▸ **What you are asked to do**
Return the listing below exactly, with the pictures dropped.

..........

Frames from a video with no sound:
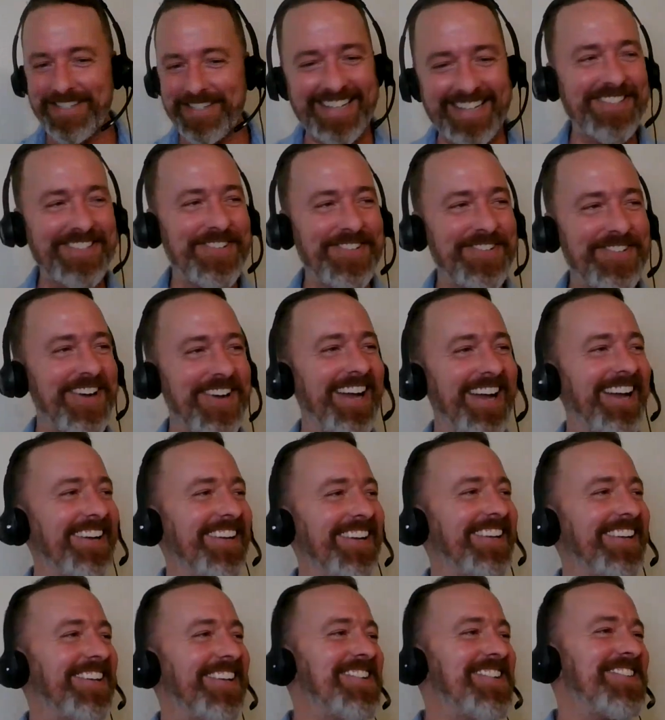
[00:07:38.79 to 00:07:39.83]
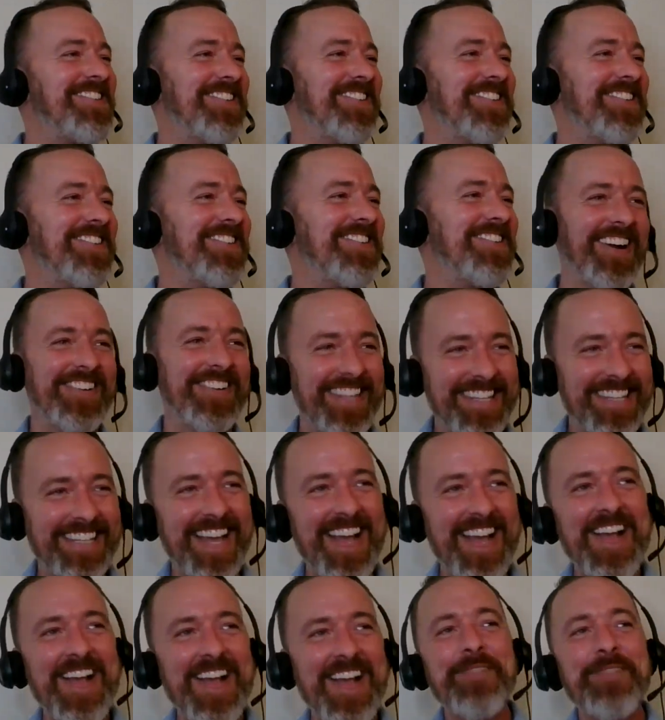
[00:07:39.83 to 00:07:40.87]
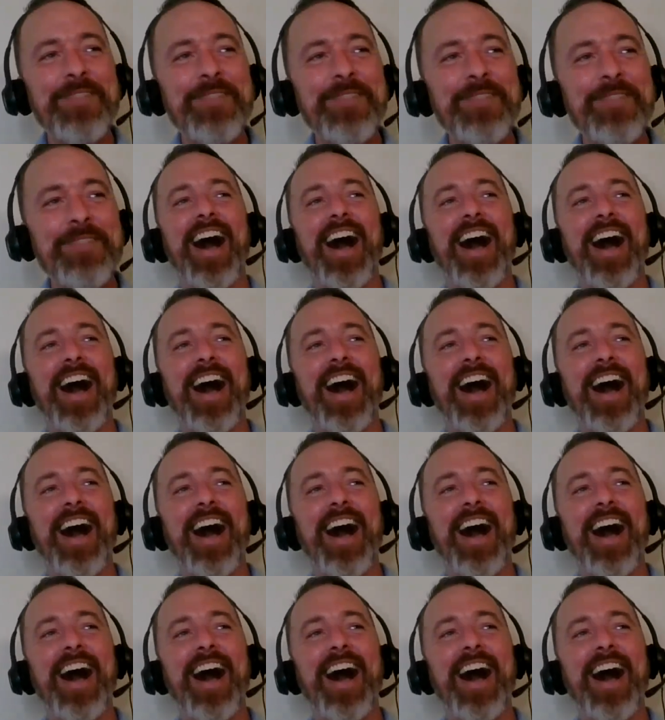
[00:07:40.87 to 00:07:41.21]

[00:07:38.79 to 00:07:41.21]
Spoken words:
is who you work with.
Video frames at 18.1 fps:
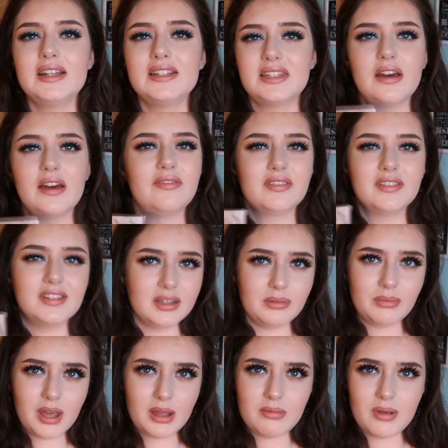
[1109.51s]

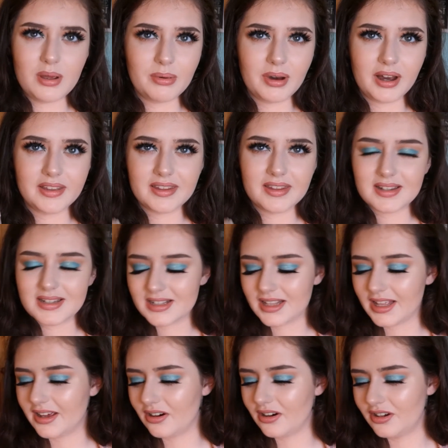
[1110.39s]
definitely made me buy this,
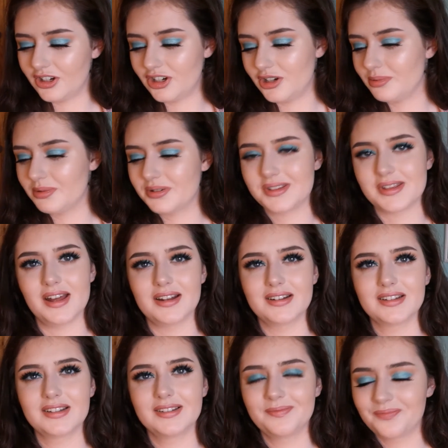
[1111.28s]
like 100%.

..........

▸ **Response box**
Frames from a video with no sound:
[00:07:38.79 to 00:07:39.83]
[00:07:39.83 to 00:07:40.87]
[00:07:40.87 to 00:07:41.21]

[00:07:38.79 to 00:07:41.21]
Spoken words:
is who you work with.
Video frames at 18.1 fps:
[1109.51s]

[1110.39s]
definitely made me buy this,
[1111.28s]
like 100%.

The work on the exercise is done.